Conference: NeurIPS 2025 arXiv: 2510.20348 Code: None Area: Image Generation Keywords: Post-training quantization, diffusion models, error accumulation, multi-step sampling simulation, O(1) memory optimization

TL;DR

This paper reveals an error accumulation phenomenon in diffusion model quantization—where quantization errors at each step propagate and amplify into subsequent steps—and proposes explicitly simulating consecutive multi-step denoising during PTQ calibration to jointly optimize quantization parameters, while reducing memory from O(n) to O(1) through a carefully designed objective function.

Background & Motivation

The unique properties of diffusion model inference pose fundamentally different quantization challenges compared to conventional models:

The sampling process of a diffusion model is inherently iterative—starting from pure noise, it progressively denoises over tens of steps (typically 20–50) to produce a final image, with each step's output serving directly as the next step's input. This sequential dependency implies:

  • Error accumulation: The quantization error \(\delta_t\) at step \(t\) not only affects step \(t\)'s output but is also added as an offset to step \(t+1\)'s input. Step \(t+1\)'s quantization introduces its own new error \(\delta_{t+1}\) while also incurring additional deviation from the corrupted input. After multiple iterations, small errors can be progressively amplified.
  • Blind spot of existing PTQ methods: Standard PTQ calibration optimizes each denoising step independently—minimizing the output discrepancy between the full-precision and quantized models for each step in isolation. This mimics the model's training paradigm (independent steps) rather than the sampling paradigm used at inference (sequential steps).
  • Paradigm mismatch: The calibration objective is misaligned with the actual use scenario—quantization parameters are optimized for "single-step output error given a clean input," whereas at inference the model receives inputs that already contain accumulated errors.

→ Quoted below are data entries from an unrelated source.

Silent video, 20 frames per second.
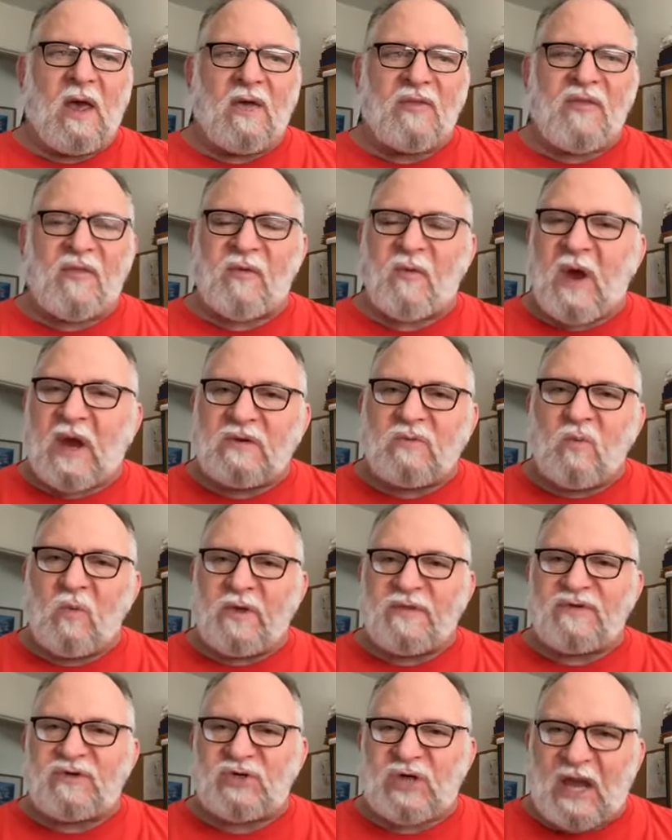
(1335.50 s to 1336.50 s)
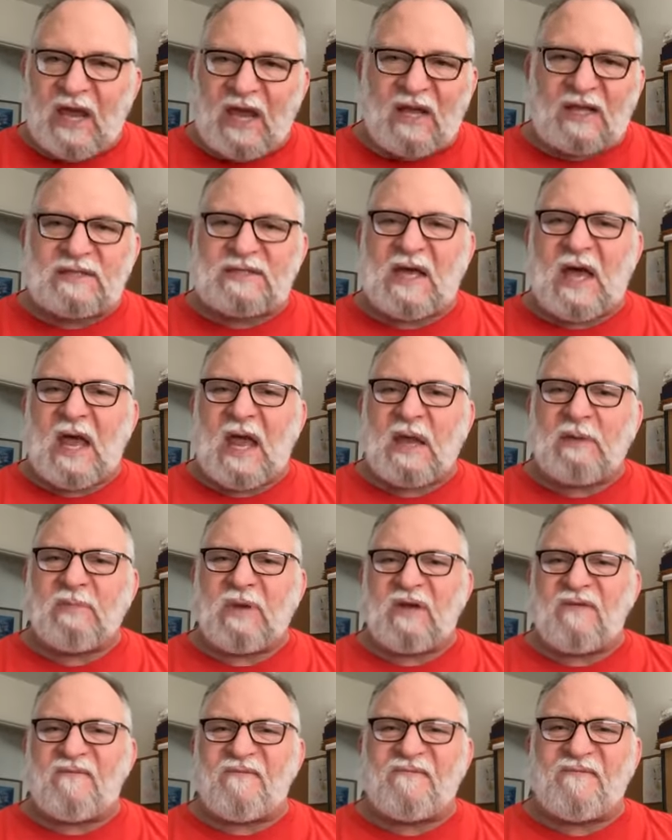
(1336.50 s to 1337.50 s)
threatened with jail time
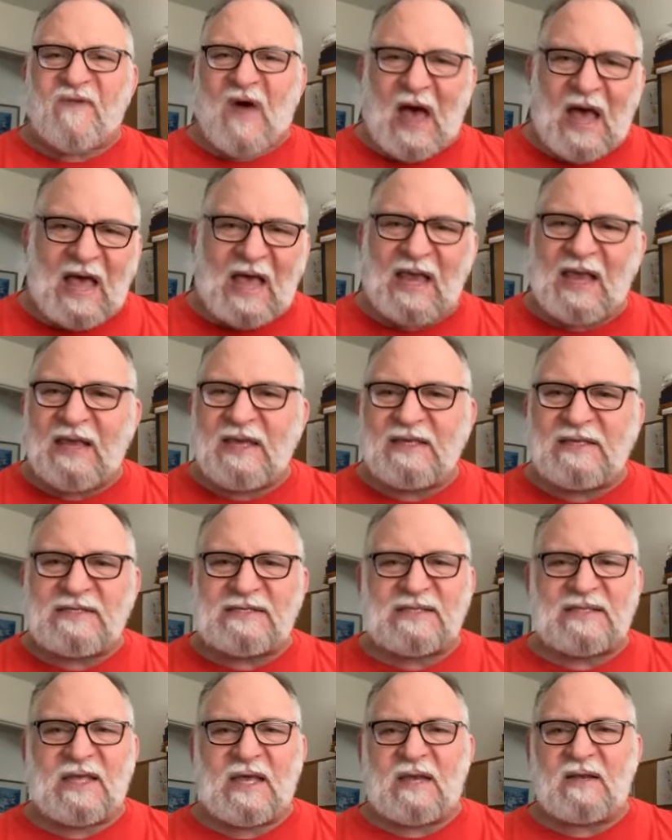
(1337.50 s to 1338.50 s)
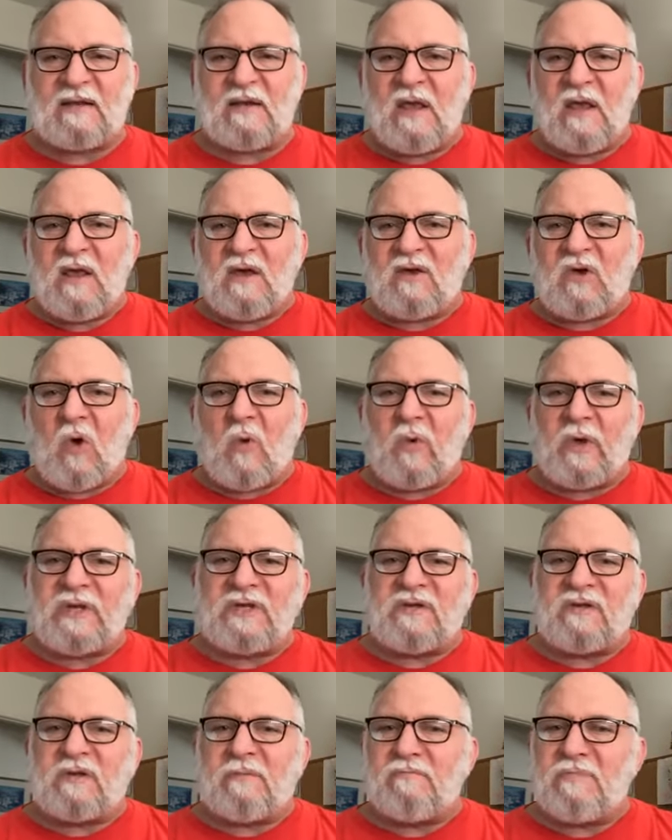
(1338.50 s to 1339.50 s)
and fines that go
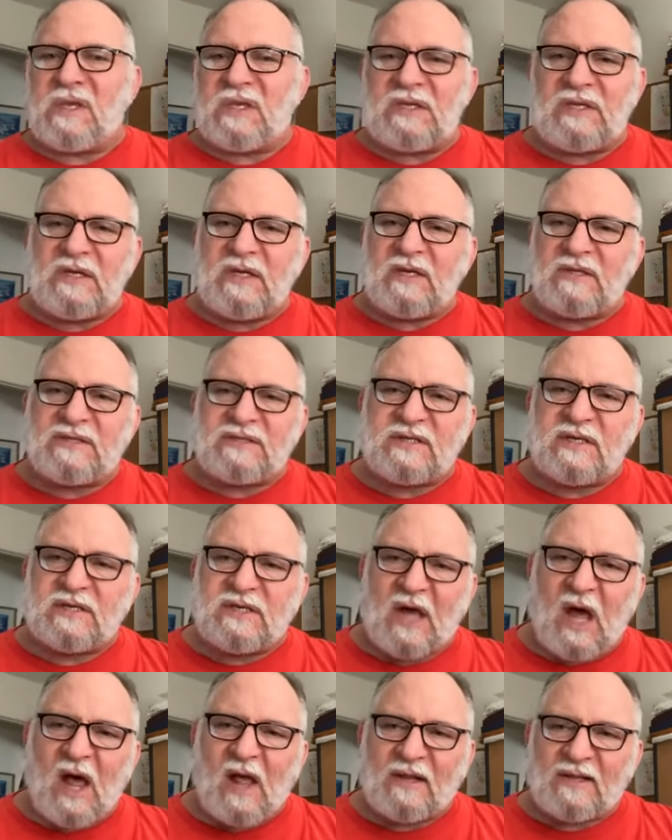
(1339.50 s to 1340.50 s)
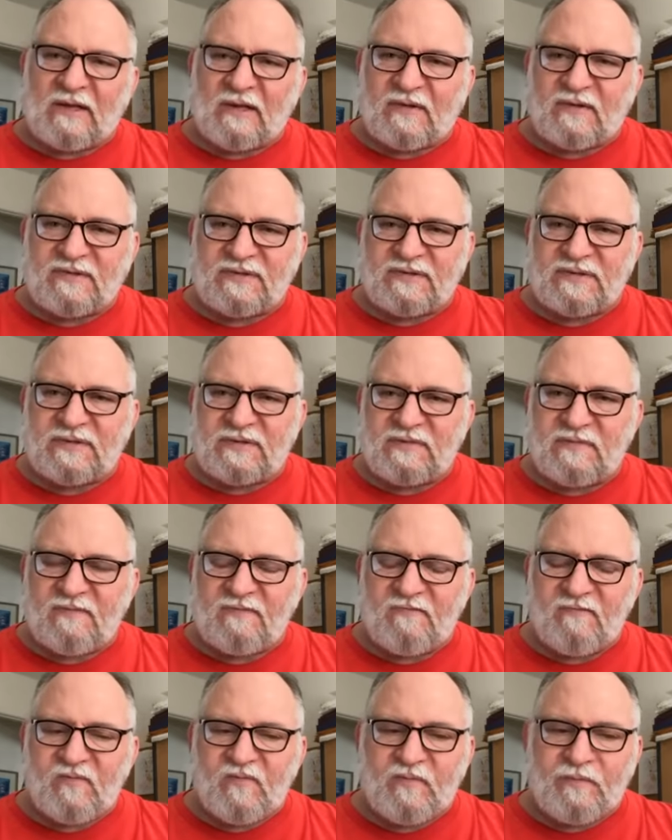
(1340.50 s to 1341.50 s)
into the millions of dollars.
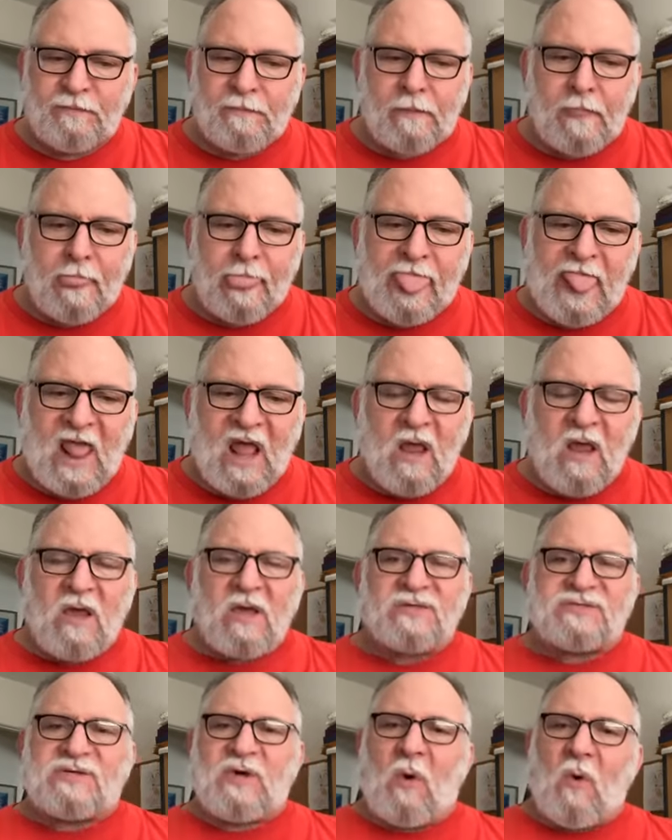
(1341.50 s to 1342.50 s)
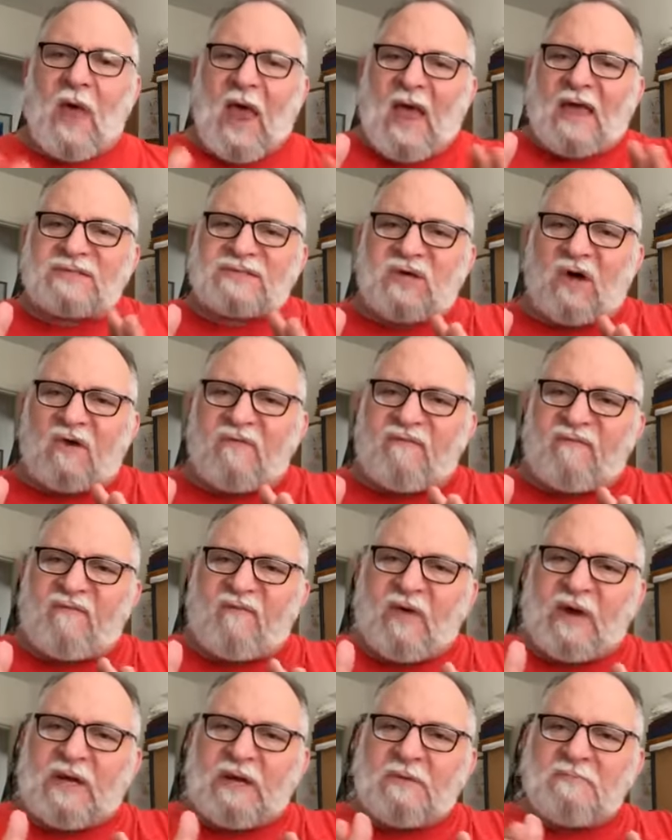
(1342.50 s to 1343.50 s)
So as our
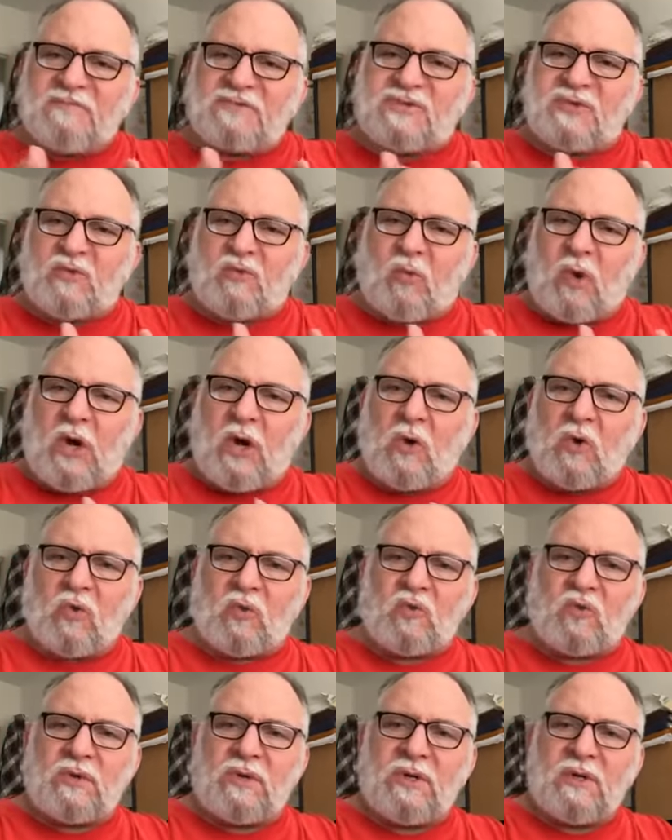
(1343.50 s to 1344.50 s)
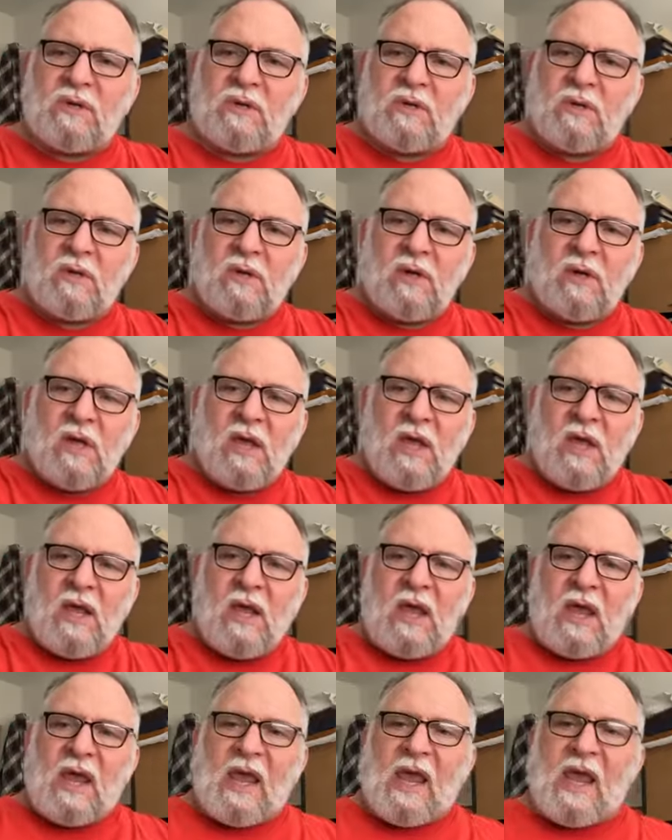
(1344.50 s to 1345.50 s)
freedoms erode,
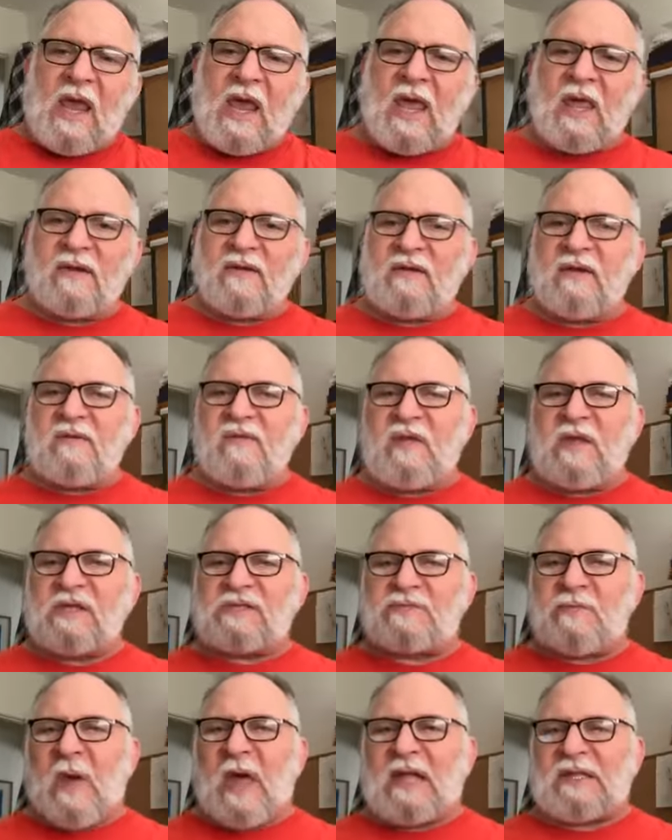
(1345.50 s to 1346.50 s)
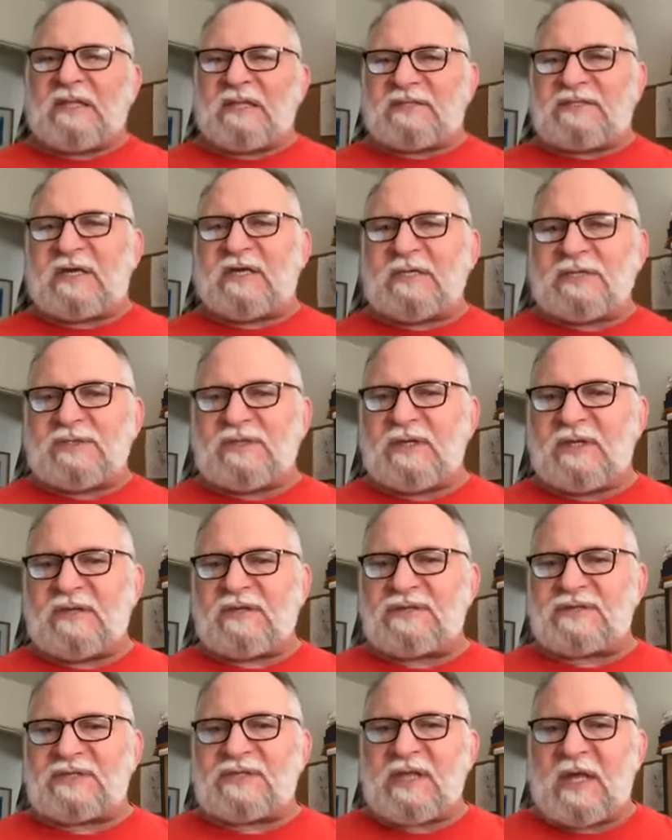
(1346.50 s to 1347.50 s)
and these
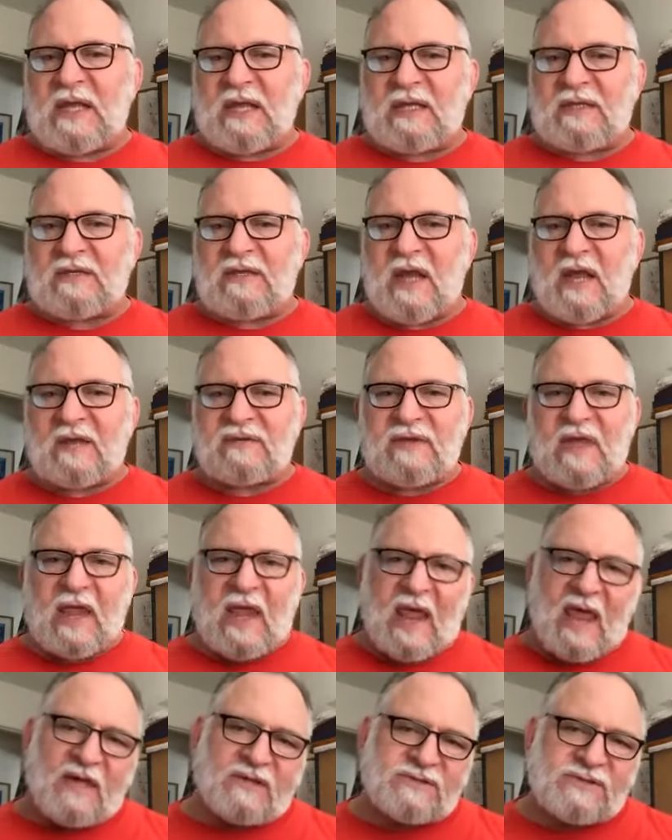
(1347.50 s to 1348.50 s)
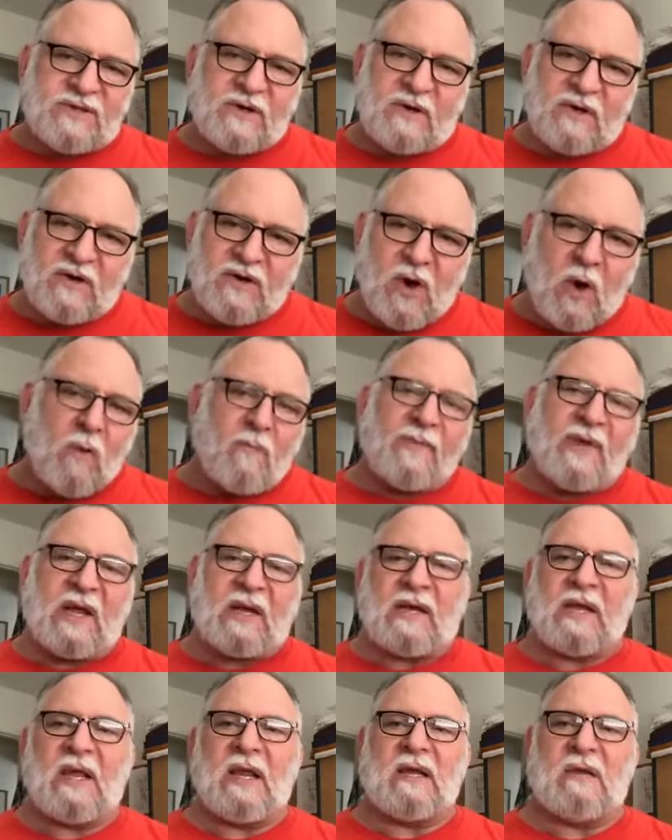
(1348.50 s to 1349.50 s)
politicians think that they answer to
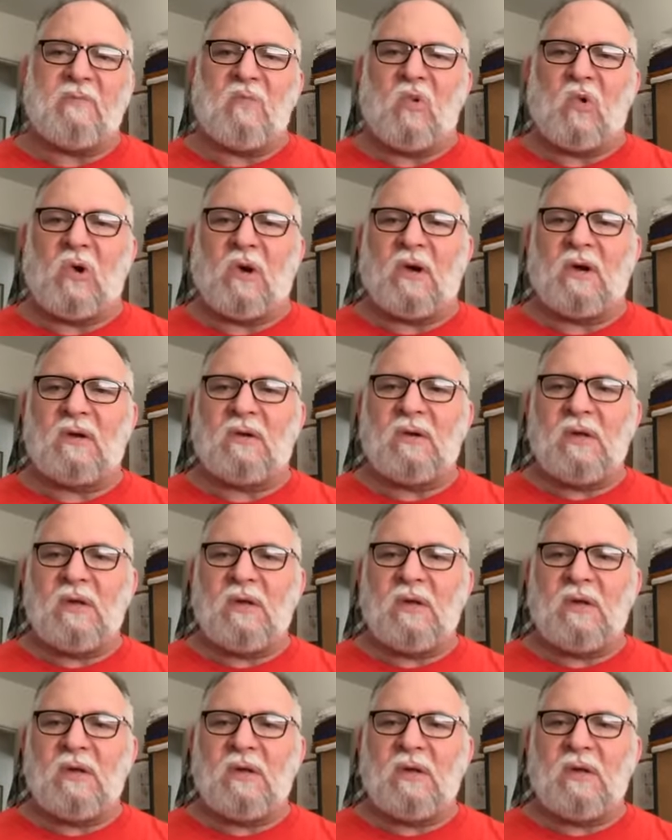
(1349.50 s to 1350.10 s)
nobody anymore,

The paper substantiates the existence and severity of this error accumulation phenomenon through both analytical derivations and empirical experiments, showing the effect is especially pronounced under low-bit (e.g., W4A4) quantization.

Method

Overall Architecture

AccuQuant's core modification occurs during PTQ calibration. Rather than optimizing quantization parameters step by step independently, it runs the quantized model through consecutive multi-step denoising (simulating the sampling trajectory), compares the accumulated multi-step outputs against the full-precision model, and jointly optimizes the quantization parameters across all steps in the window.

Calibration procedure:

  1. Prepare a small set of calibration data (random noise + optional text prompts).
  2. Select a denoising window \([t, t+k]\) (where \(k\) is the window size).
  3. Run the quantized model through \(k\) consecutive denoising steps starting from step \(t\).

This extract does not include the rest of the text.